- [WHAT YOU SHOULD DO] Since pictures are not wanted, repeat only the text of the records, word for word.

(Dataset excerpts)
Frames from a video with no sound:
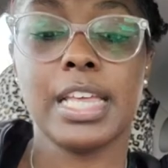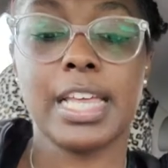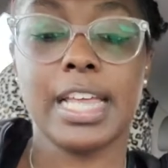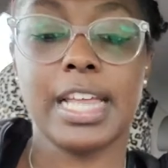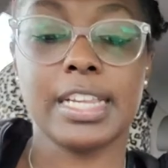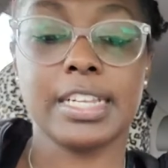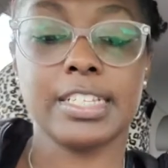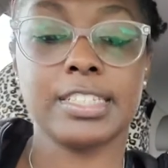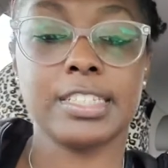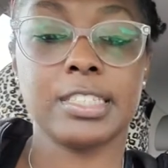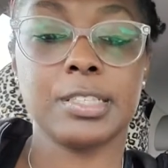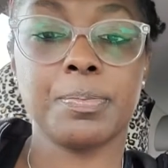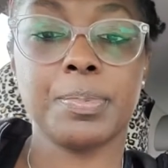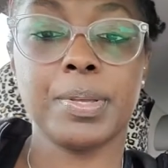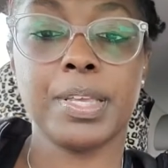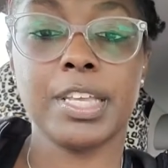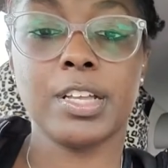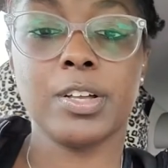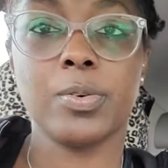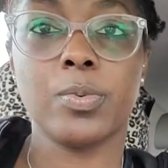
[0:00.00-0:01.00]
And it's the
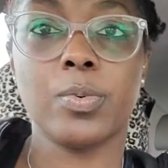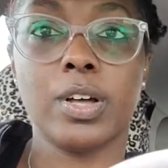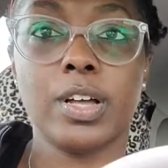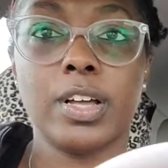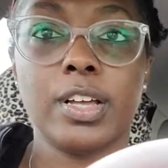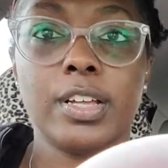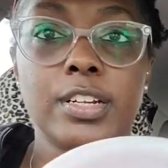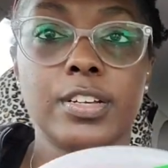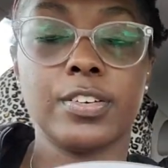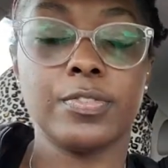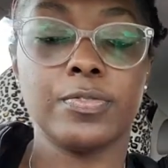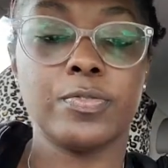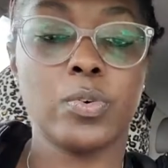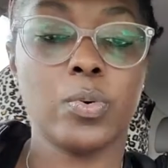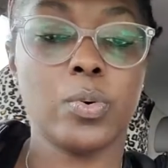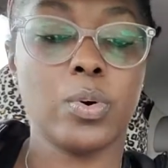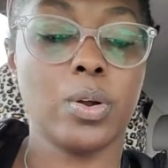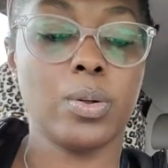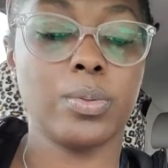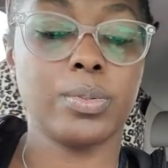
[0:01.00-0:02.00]
pink one
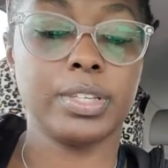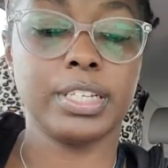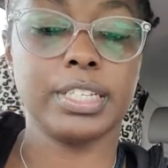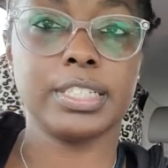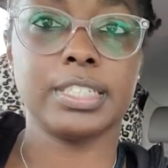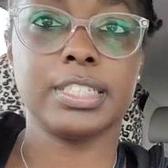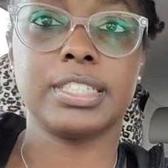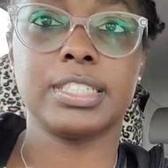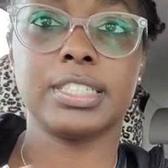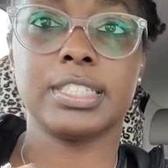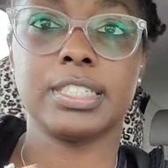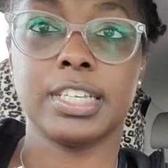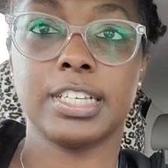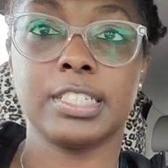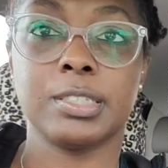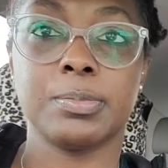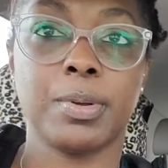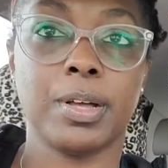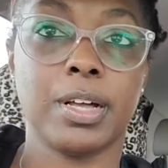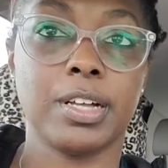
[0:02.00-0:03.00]
for only
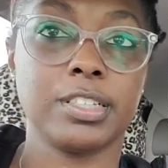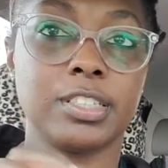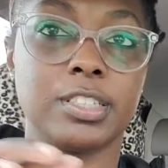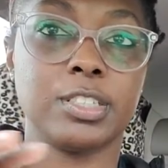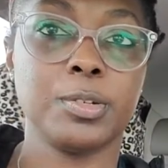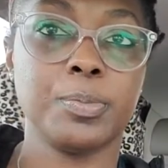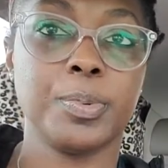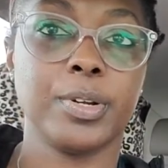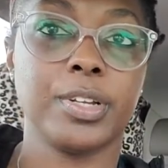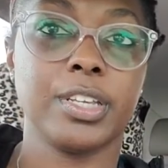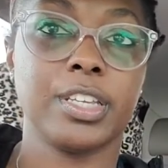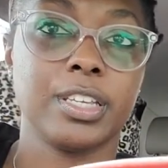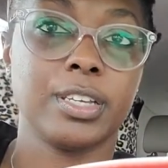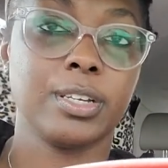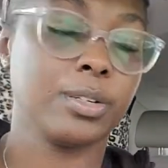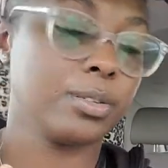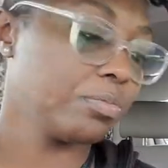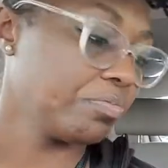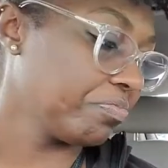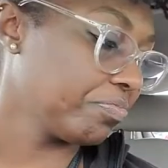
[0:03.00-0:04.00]
six bucks. Super
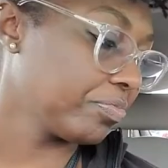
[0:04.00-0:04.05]
cute.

- [PROBLEM SOLUTION]
Frames from a video with no sound:
[0:00.00-0:01.00]
And it's the
[0:01.00-0:02.00]
pink one
[0:02.00-0:03.00]
for only
[0:03.00-0:04.00]
six bucks. Super
[0:04.00-0:04.05]
cute.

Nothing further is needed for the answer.